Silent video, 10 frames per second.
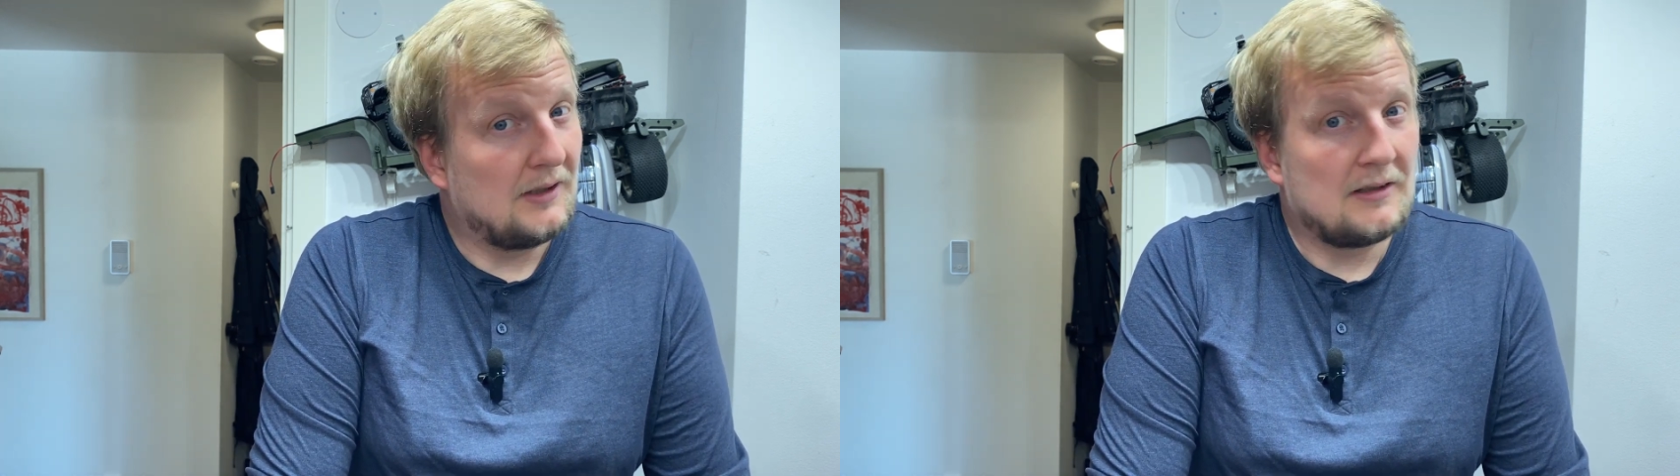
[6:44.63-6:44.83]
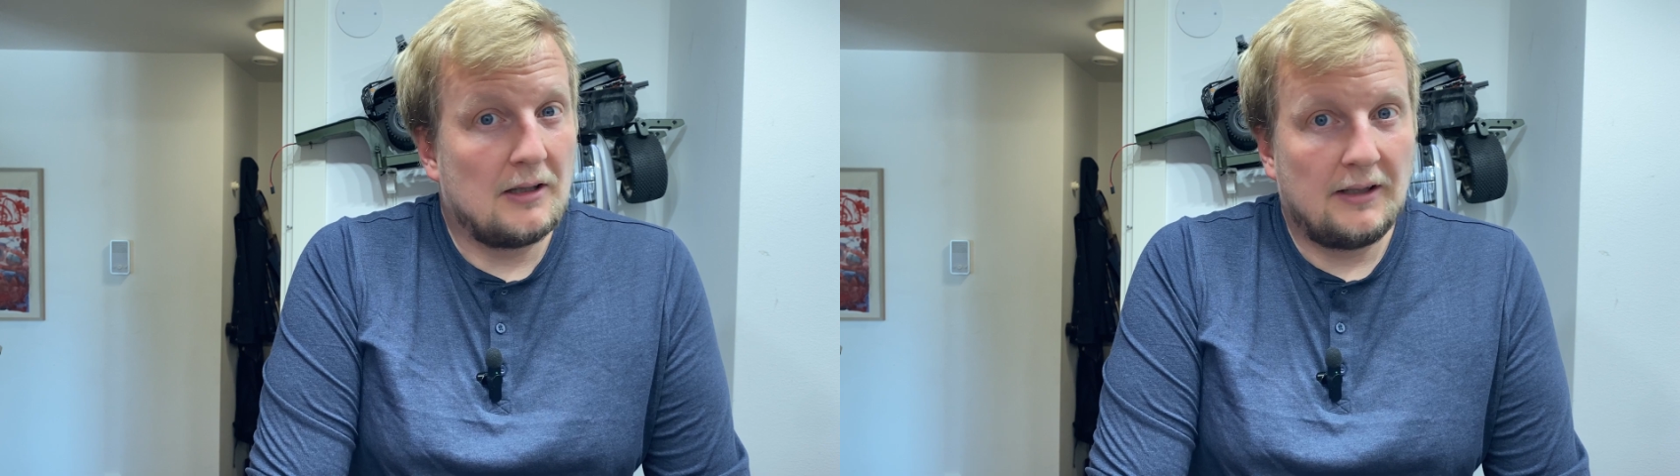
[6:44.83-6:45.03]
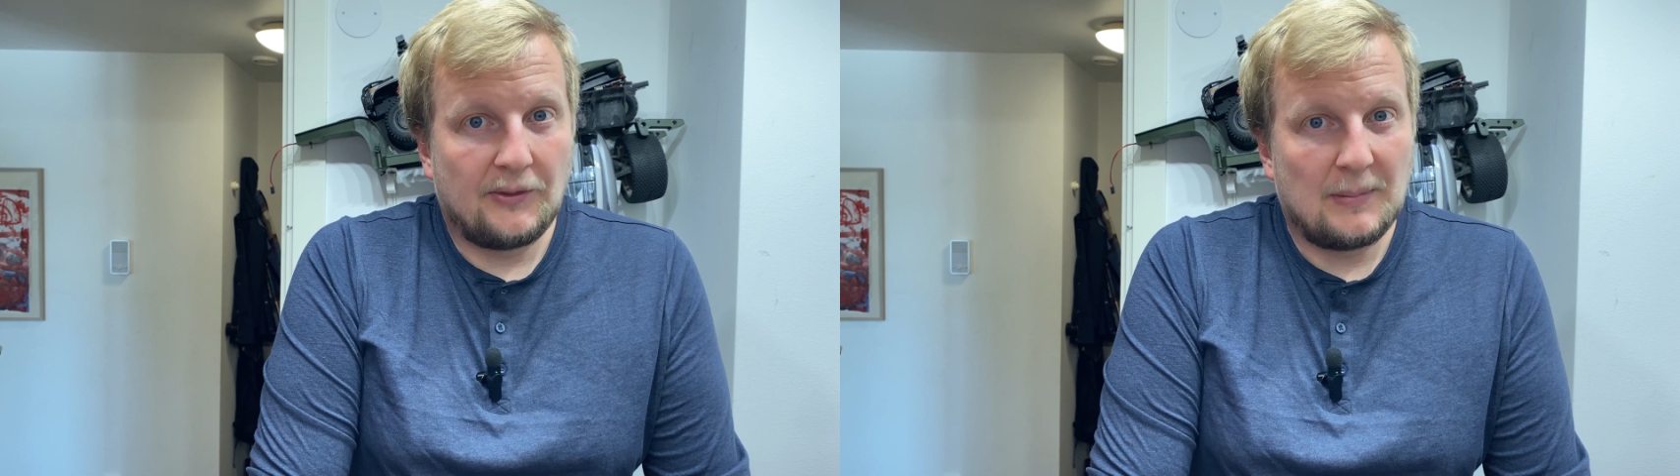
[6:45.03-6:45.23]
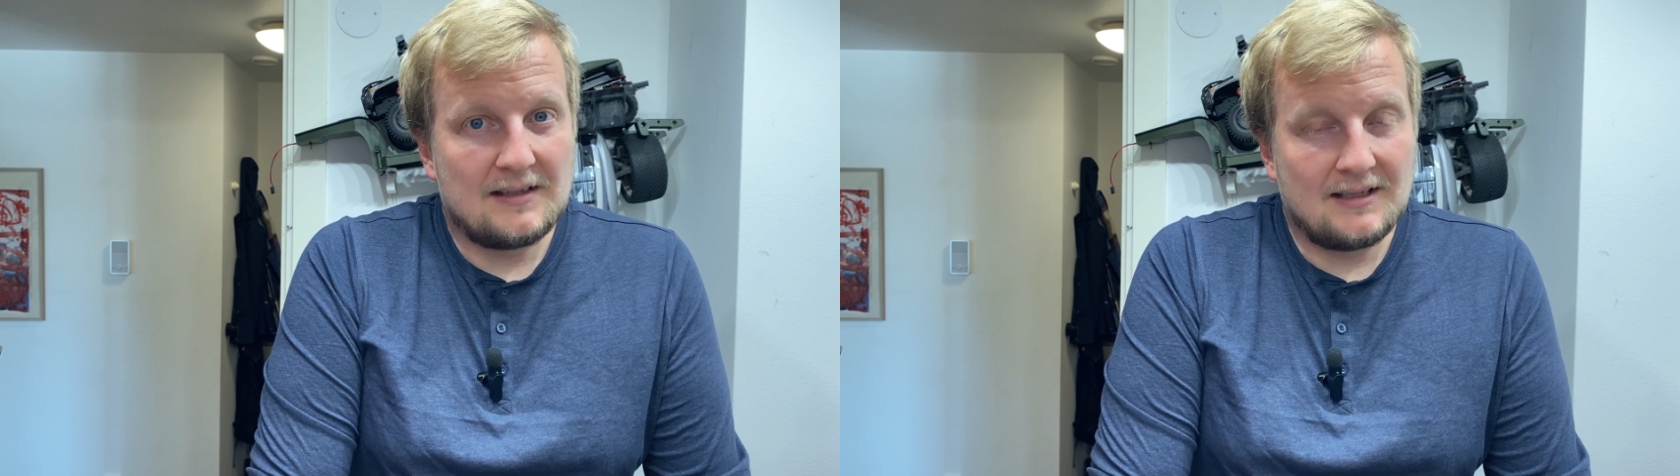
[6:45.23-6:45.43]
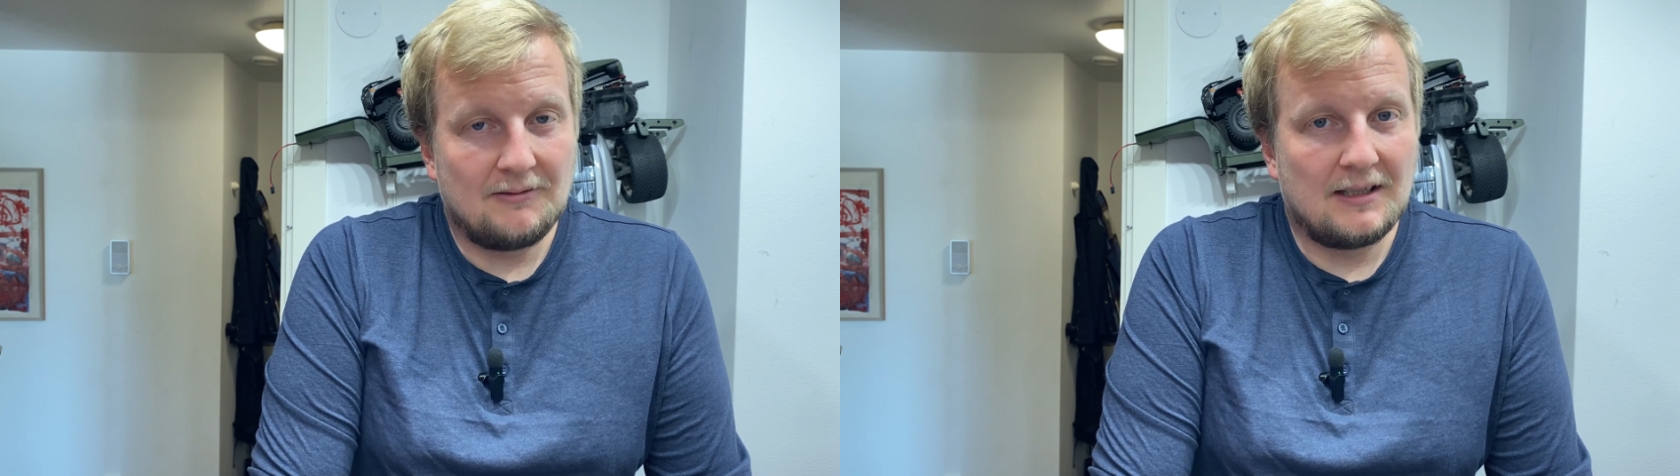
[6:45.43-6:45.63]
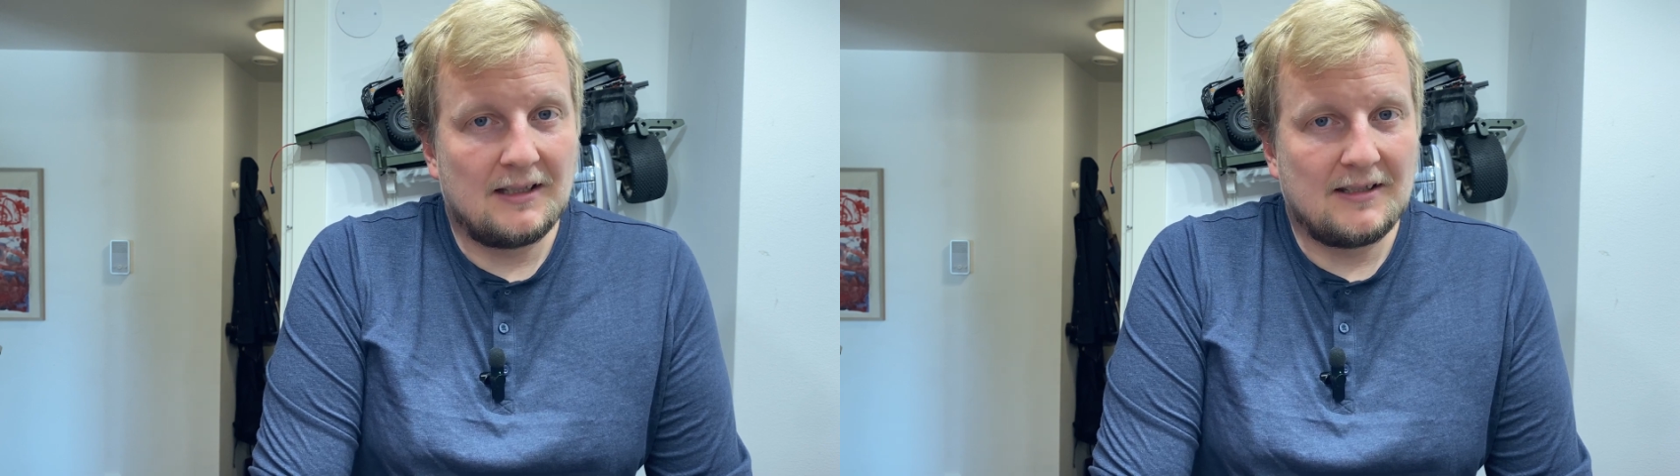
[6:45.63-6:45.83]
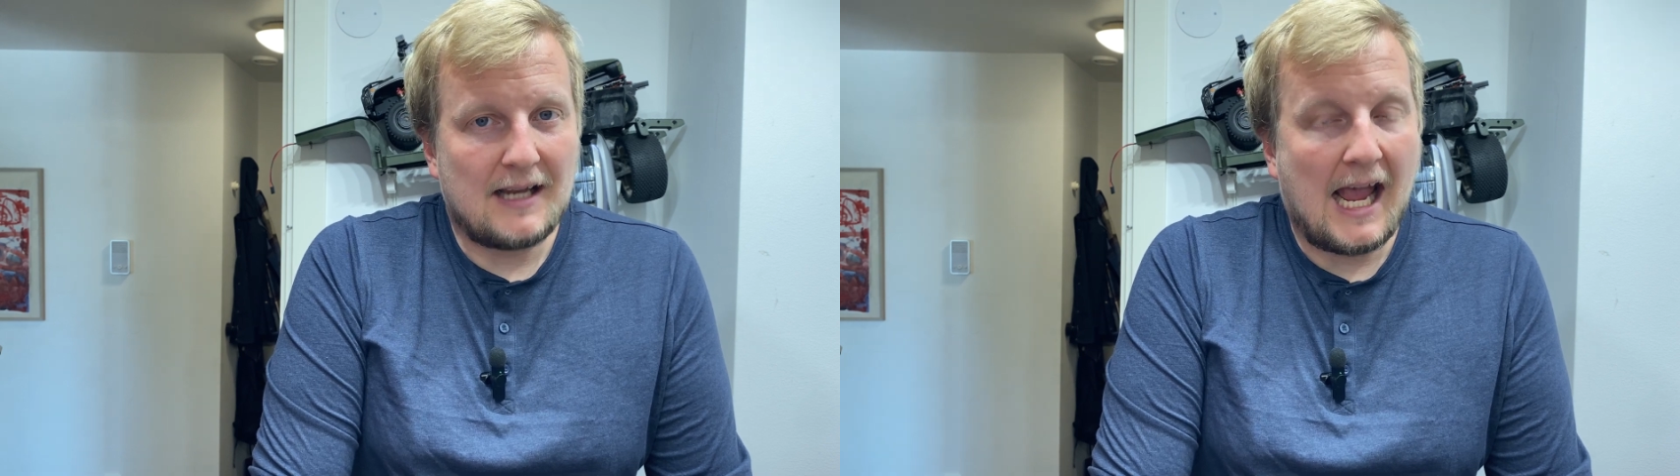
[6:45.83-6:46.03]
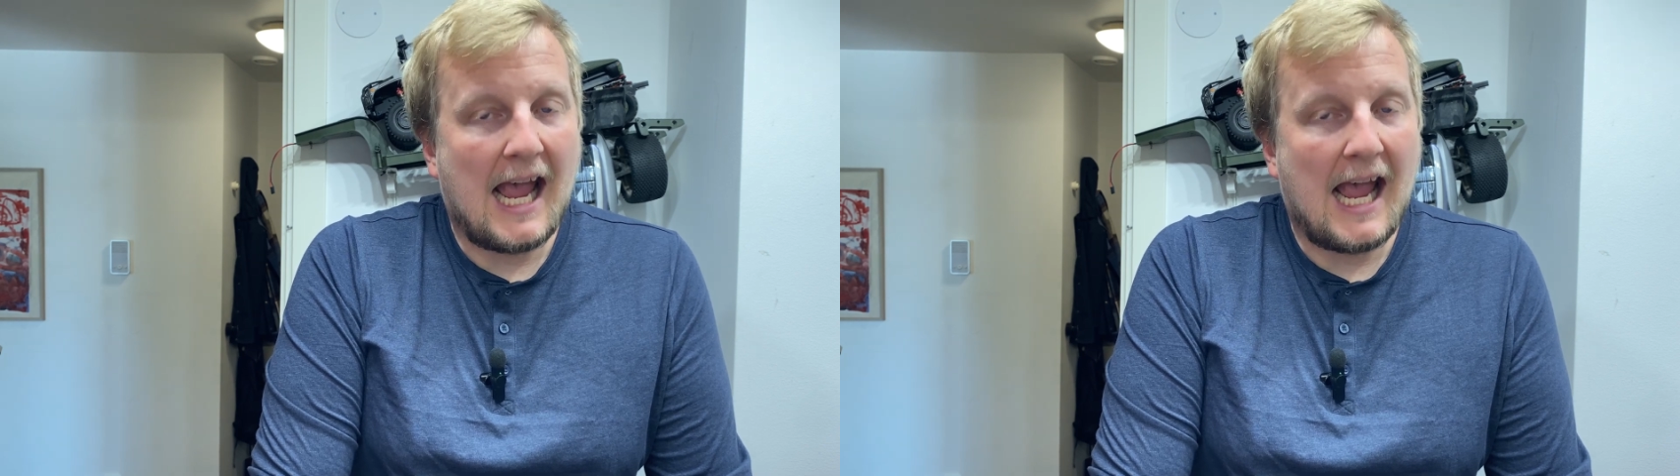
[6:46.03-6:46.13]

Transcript: It's not expensive and it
- - -
PROBLEM DESCRIPTION:
With the pictures stripped out, return each record word for word.

TASK ANSWER:
Silent video, 10 frames per second.
[6:44.63-6:44.83]
[6:44.83-6:45.03]
[6:45.03-6:45.23]
[6:45.23-6:45.43]
[6:45.43-6:45.63]
[6:45.63-6:45.83]
[6:45.83-6:46.03]
[6:46.03-6:46.13]

Transcript: It's not expensive and it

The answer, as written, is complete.